Most people from wintry areas know that salt is bad for your car (corroding the undercarriage), but it’s also really bad for concrete and pavement.  Basically, the way it works is that your melted ice becomes really, really salty water – and that salty water (at the microscopic scale) enters micro-holes in concrete (concrete is full of these mini-holes, called pores).  Once inside the concrete, that salty water re-freezes (usually at night when temperatures drop).  Frozen salt water expands and creates salt particles – both of which are bad for your sidewalk, causing pits and cracks.

According to an August 2010 USEPA factsheet, over 15 million tons of rock salt are spread on our pavement, sidewalks, and parking lots each year.  What’s to be done?

Fortunately, there are a few solutions, though as one blog puts it, “you probably won’t like to hear” the best solution…shovel more!

Ideally, the best solutions are simple: shovel snow off your driveway so that it doesn't melt and freeze into dangerous ice, don’t use rock salt (or any salt), and put boots on your pets if you’re walking on other people’s sidewalks where there is rock salt.  This keeps your pets, your soils, your drinking water, you, and your concrete happy and healthy! 

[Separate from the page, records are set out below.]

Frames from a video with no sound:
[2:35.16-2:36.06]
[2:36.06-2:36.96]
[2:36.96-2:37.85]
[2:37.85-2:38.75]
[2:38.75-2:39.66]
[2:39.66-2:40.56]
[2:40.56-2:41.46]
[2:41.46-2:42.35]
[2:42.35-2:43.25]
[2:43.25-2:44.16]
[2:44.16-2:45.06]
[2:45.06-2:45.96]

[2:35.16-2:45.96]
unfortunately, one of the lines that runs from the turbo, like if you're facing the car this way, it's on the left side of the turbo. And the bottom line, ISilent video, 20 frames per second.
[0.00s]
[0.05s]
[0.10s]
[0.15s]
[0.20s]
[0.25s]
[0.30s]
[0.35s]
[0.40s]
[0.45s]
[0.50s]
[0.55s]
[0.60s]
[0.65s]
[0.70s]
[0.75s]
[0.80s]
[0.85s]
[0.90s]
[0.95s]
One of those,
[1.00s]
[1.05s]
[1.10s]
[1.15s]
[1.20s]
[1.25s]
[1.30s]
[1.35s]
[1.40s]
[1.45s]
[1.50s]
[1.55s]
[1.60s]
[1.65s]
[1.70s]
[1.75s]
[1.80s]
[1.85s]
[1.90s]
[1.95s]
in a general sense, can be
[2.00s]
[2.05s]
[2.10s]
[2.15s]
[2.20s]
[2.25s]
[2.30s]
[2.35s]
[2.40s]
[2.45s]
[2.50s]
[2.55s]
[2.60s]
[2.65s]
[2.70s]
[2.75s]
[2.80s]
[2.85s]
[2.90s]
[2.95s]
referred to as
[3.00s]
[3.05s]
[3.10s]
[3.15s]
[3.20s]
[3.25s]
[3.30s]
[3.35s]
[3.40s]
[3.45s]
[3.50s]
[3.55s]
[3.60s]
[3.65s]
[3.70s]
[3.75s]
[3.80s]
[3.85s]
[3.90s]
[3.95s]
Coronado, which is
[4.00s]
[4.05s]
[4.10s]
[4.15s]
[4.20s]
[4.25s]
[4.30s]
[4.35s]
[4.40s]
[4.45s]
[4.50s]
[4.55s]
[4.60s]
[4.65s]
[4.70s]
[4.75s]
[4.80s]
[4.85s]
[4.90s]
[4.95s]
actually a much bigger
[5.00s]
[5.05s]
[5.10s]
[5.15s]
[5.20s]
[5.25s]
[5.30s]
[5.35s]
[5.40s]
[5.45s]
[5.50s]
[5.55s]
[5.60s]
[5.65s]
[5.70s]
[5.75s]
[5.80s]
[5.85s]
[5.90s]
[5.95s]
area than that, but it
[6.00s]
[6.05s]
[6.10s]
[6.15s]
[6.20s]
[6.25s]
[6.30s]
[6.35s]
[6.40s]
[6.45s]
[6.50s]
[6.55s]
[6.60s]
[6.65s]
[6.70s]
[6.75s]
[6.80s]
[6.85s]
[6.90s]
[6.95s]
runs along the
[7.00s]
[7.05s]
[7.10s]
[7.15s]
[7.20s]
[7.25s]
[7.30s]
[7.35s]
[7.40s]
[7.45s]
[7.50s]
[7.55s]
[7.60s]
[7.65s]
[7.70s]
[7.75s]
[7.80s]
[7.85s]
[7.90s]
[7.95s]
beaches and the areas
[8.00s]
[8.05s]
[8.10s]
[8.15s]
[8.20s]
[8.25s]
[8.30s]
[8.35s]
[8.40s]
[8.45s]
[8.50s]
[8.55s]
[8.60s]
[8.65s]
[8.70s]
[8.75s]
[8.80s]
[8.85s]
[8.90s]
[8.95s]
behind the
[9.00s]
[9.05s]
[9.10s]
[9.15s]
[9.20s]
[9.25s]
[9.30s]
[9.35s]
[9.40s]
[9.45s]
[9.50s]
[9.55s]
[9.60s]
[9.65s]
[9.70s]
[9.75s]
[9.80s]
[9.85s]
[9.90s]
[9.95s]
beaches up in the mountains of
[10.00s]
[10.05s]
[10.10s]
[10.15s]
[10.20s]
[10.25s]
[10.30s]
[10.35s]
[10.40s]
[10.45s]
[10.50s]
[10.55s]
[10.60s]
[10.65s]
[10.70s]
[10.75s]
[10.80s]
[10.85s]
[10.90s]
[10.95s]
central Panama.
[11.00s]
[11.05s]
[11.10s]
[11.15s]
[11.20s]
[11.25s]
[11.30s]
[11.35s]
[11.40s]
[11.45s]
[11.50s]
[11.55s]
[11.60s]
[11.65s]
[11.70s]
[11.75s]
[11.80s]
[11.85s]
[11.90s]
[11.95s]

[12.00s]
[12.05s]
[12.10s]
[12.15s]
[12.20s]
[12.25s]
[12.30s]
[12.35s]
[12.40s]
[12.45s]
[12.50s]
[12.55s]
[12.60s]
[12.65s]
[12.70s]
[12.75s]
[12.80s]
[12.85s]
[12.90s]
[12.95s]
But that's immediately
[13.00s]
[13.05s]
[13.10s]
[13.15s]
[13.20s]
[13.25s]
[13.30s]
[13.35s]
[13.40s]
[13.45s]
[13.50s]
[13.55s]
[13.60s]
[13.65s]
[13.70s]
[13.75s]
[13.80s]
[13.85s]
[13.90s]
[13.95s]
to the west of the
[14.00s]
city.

To avoid slipping, you can use cat litter, sand, or sawdust to coat your icy pavement, or build your walkways out of gravel or rocks – avoiding the problem altogether.

Finally, one amazingly cool (or warm?) solution is also an energy efficiency one: use excess heat from power plants or geothermal heat to melt snow and ice! 




Heated sidewalks and driveways are all the rage in many colder cities and towns. In Holland, Ohio, in 1988, the city’s leaders (with a substantial private donation) converted all of their downtown’s public walkways to heated-sidewalks by piping hot water from the nearby power plant through pipes under the pavement.  The call this the “snowmelt” system, and claim it can melt 1 inch of snow per hour at 15-20 degrees F.  This is hot water that would have to be cooled anyways, so the town gets an added benefit!  Over 120 miles of tubes keep the sidewalks walkable all winter long.  Homes and small businesses can do this too – and can tie it into geothermal systems to use the ground’s natural warmth to keep the surfaces ice-free!